● **Work required**:
Without the pictures, output all of the data exactly.

───── Given entries

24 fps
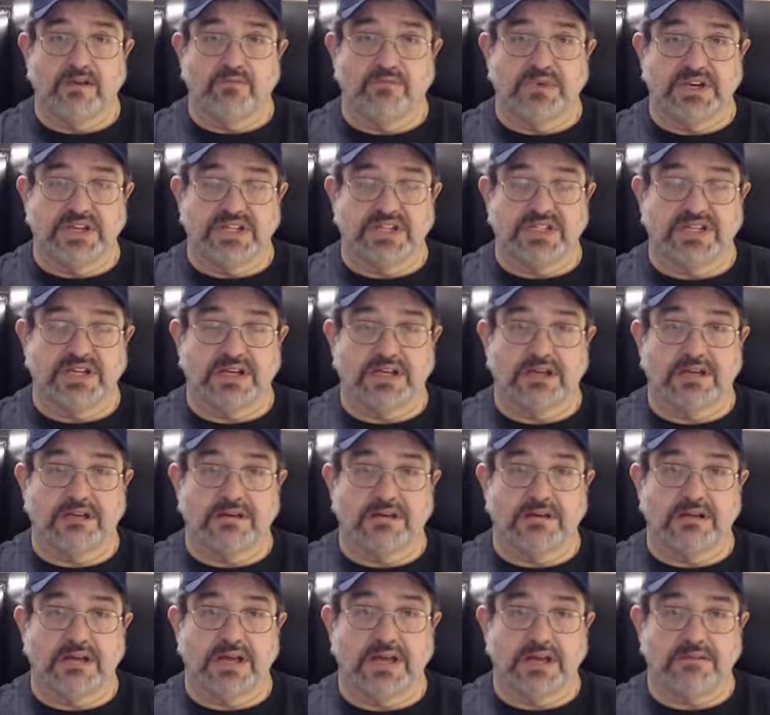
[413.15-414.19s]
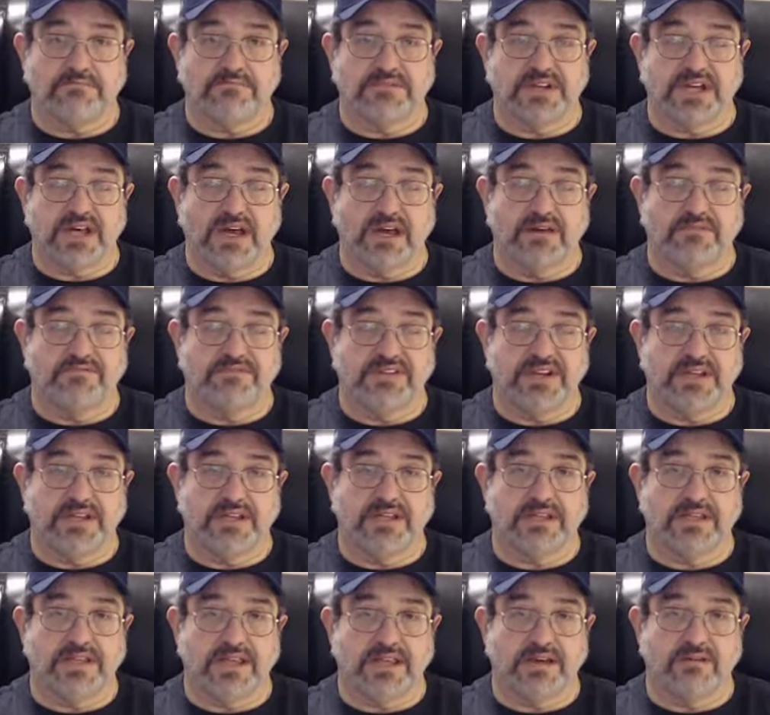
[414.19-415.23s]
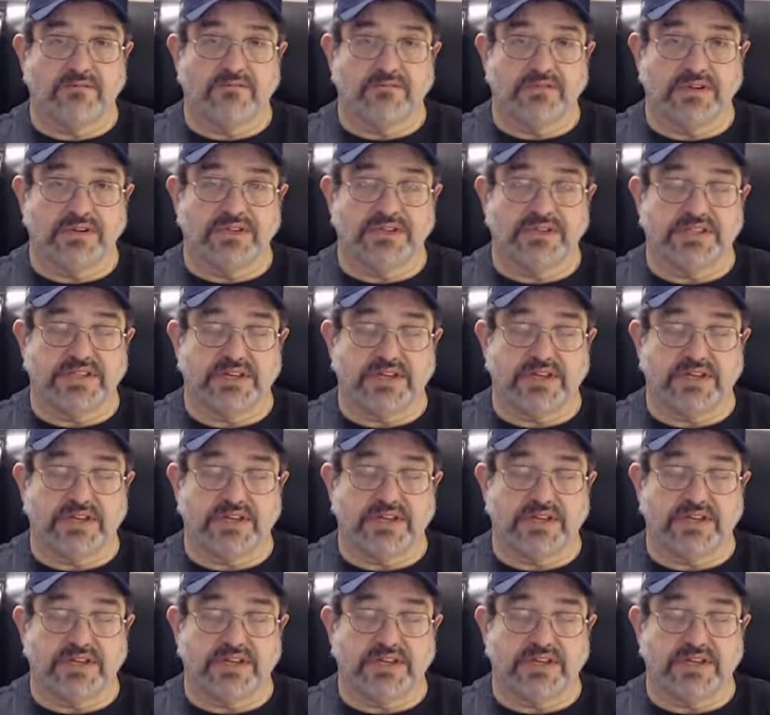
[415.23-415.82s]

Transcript: but I'm confident that with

──────────

● **Exercise result**:
24 fps
[413.15-414.19s]
[414.19-415.23s]
[415.23-415.82s]

Transcript: but I'm confident that with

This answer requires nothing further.